Volume II, Chapter X (pp 333-334.)
By Edgar Sanderson
Blackie & Son, Limited. 1897.
DOMESTIC EVENTS OF THE CENTURY (Continued).
All mysteries of crime, not only for the reign, but for the century, seem almost trivial compared with the "Whitechapel murders", the East-end atrocities, of the years betwen 1887 and 1891. During that period, at intervals of time varying in length from a few weeks to some months, and from months to nearly two years, at least nine murders were committed, all, with one exception, in the open air, at various points in or close to the densely-populated district called Whitechapel, in East London. From the peculiar mode of slaughter adopted by the assassin it may be safely averred that at least eight of these crimes were the work of the same hand. The victims were, in all cases, women of the same fallen and unhappy class. They were in all cases slain by the severance of the throat. Their bodies were in all cases mutilated in the same region, with the same indescribable ferocity, by the use of a blade with the keenest edge.
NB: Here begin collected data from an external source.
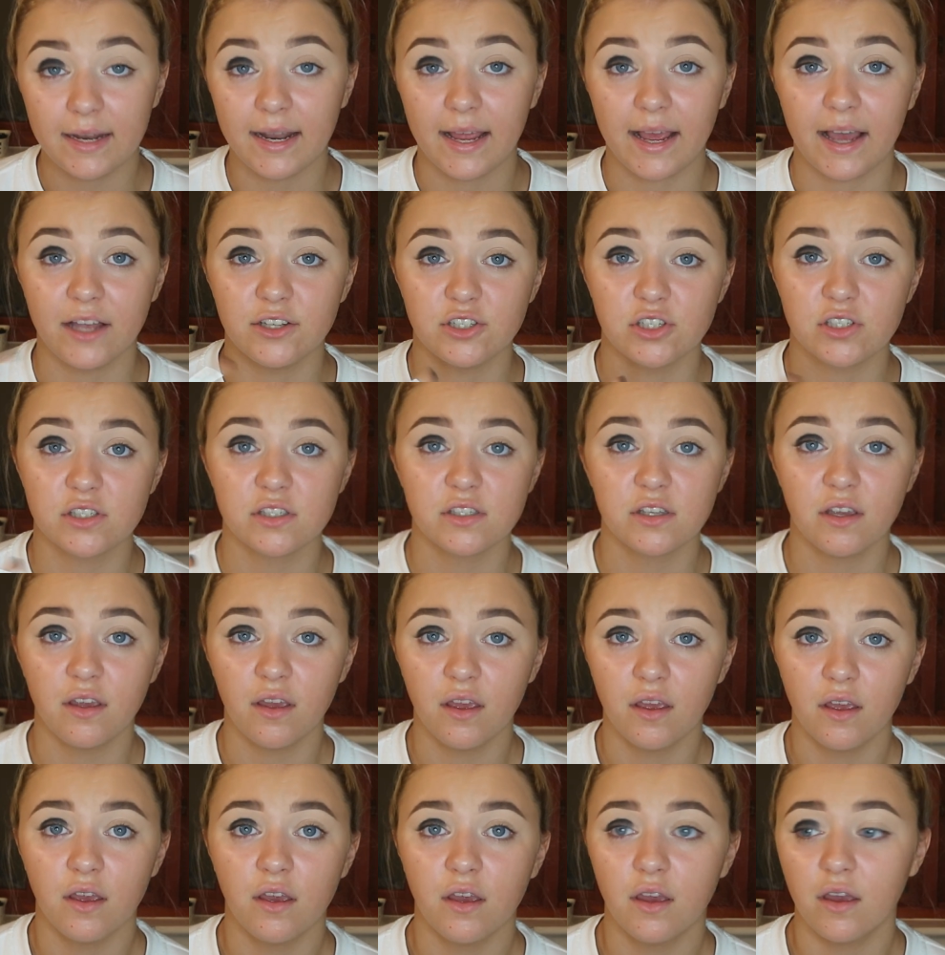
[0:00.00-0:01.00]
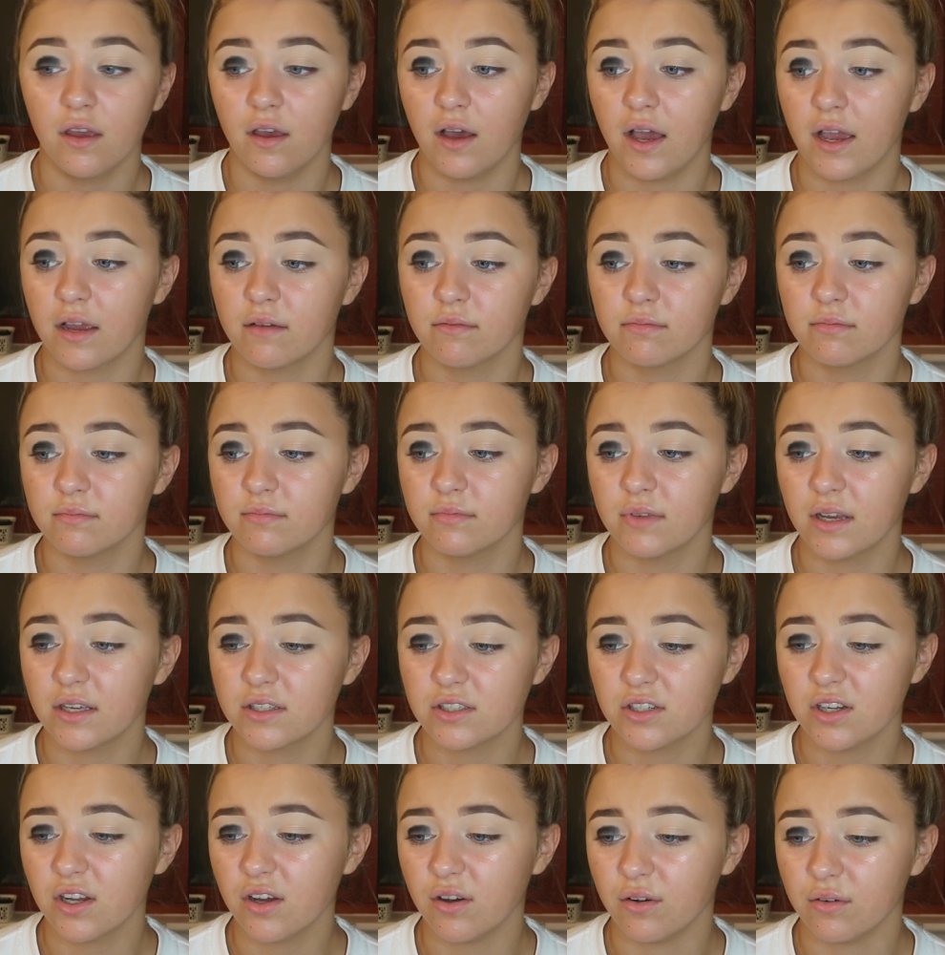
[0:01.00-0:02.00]
Like I
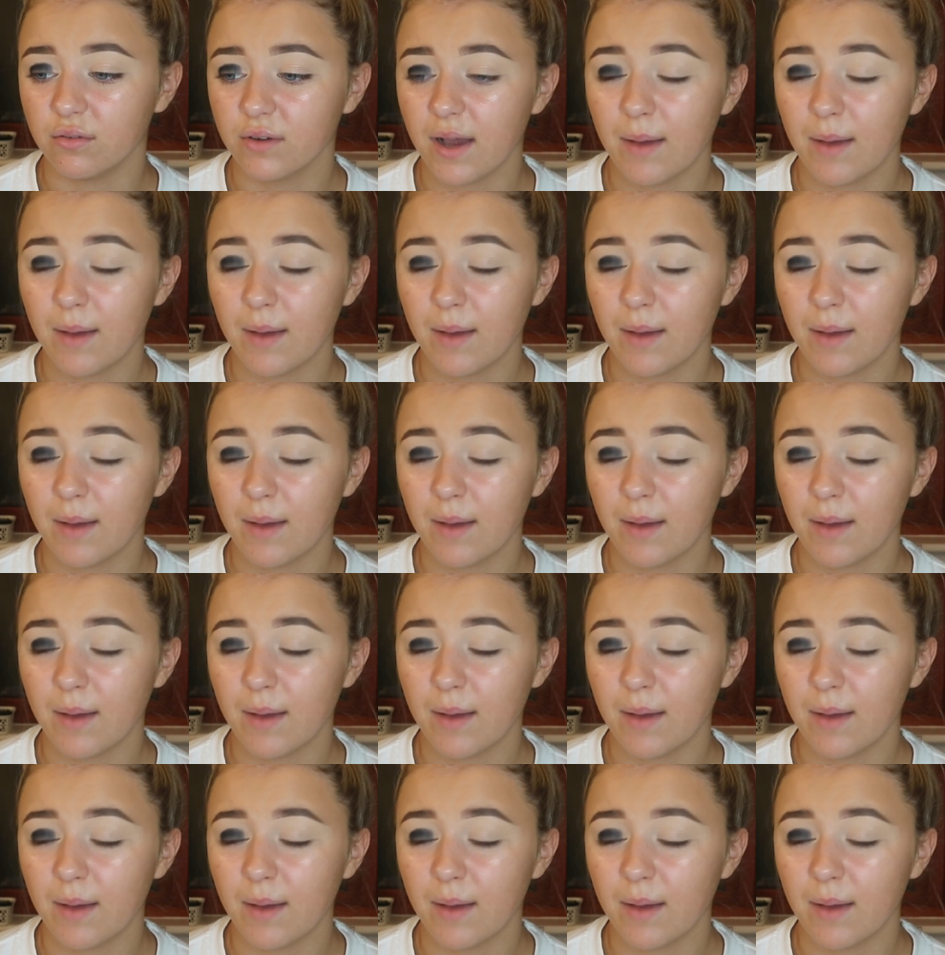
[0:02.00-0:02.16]
don't know,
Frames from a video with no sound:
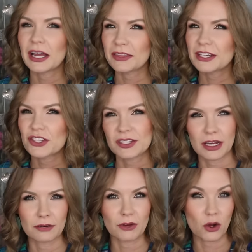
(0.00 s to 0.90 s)
I think it's just
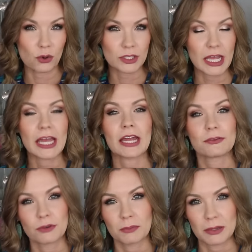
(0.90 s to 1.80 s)
kind of okay
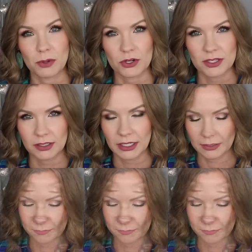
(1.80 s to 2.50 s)
for me personally.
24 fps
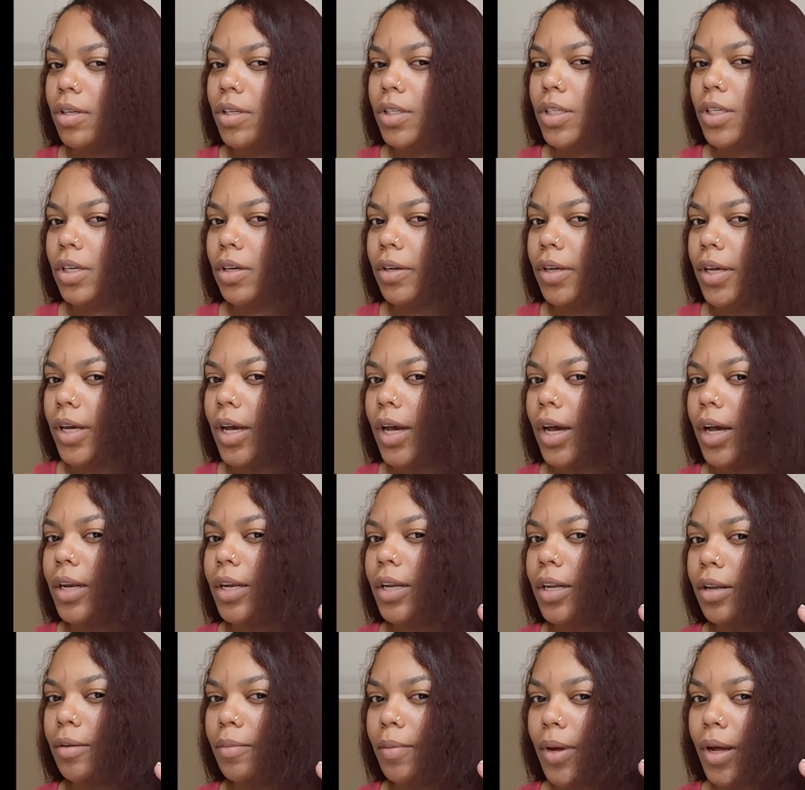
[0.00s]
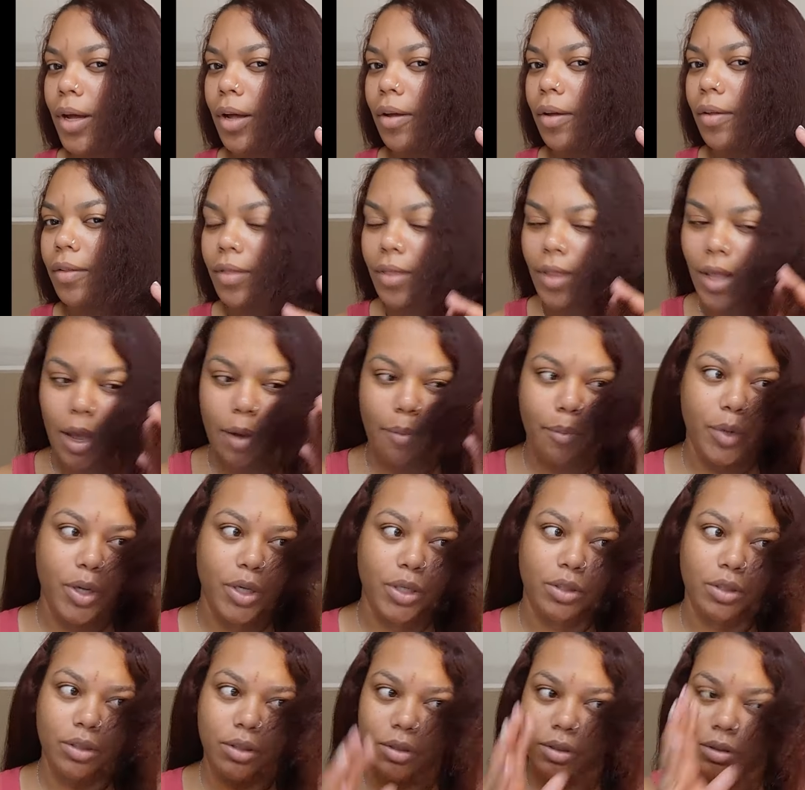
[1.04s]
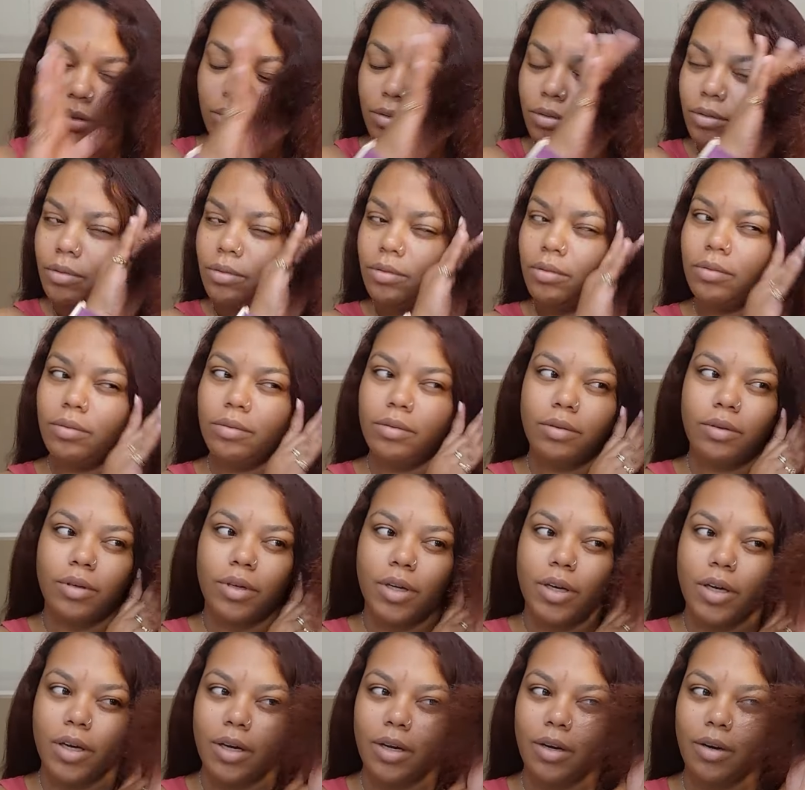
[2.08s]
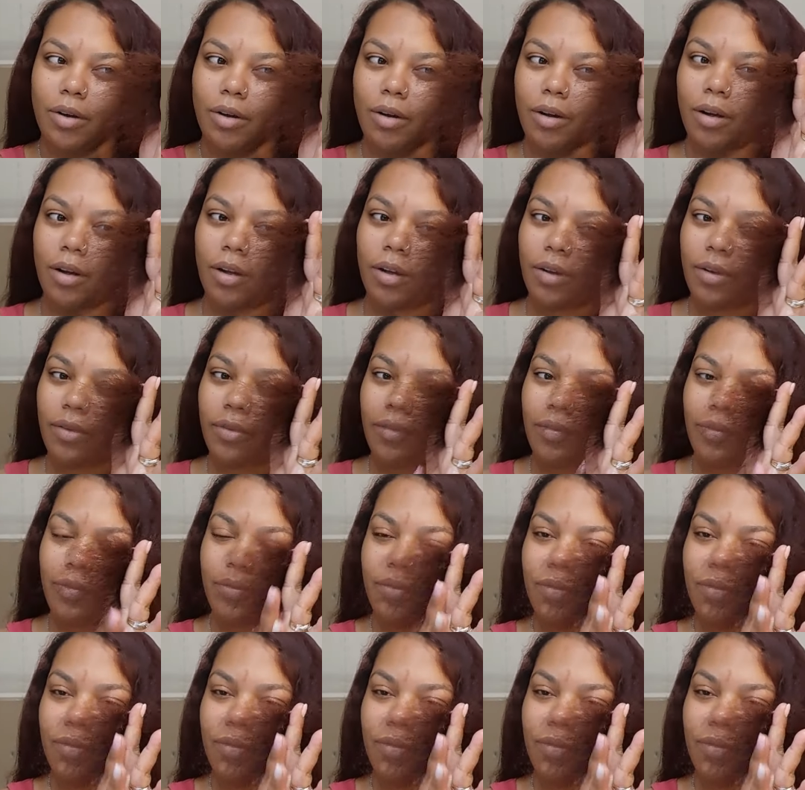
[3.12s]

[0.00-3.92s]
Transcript: so yeah, I need about that much cut off.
No one who did not, like the present writer, inspect the scene of at least some of these fearful tragedies, can appreciate the daring, the swiftness, suddenness, and skill needed for successful action and escape. In the darker recesses of public thoroughfares under regular patrol of the night-police; in back-yards of lodging-houses teeming with persons whom a single scream would have aroused; without a cry from the slain; without a sight of the slayer ever obtained, without a sound of his steps as he went to or quited his loathsome work, the deadly steel wrought deed after deed of the most savage cruelty. The slashing of the victims' flesh caused the vulgar to dub this miscreant "Jack the Ripper". Not the faintest clue was ever obtained. Like a fiend he came and like a fiend he vanished, laughing man to scorn in the loneliness of some secure retreat, or exulting, in the depths of his wicked heart, over his utter defeat of all the resources of our boasted civilization for the detection of crime.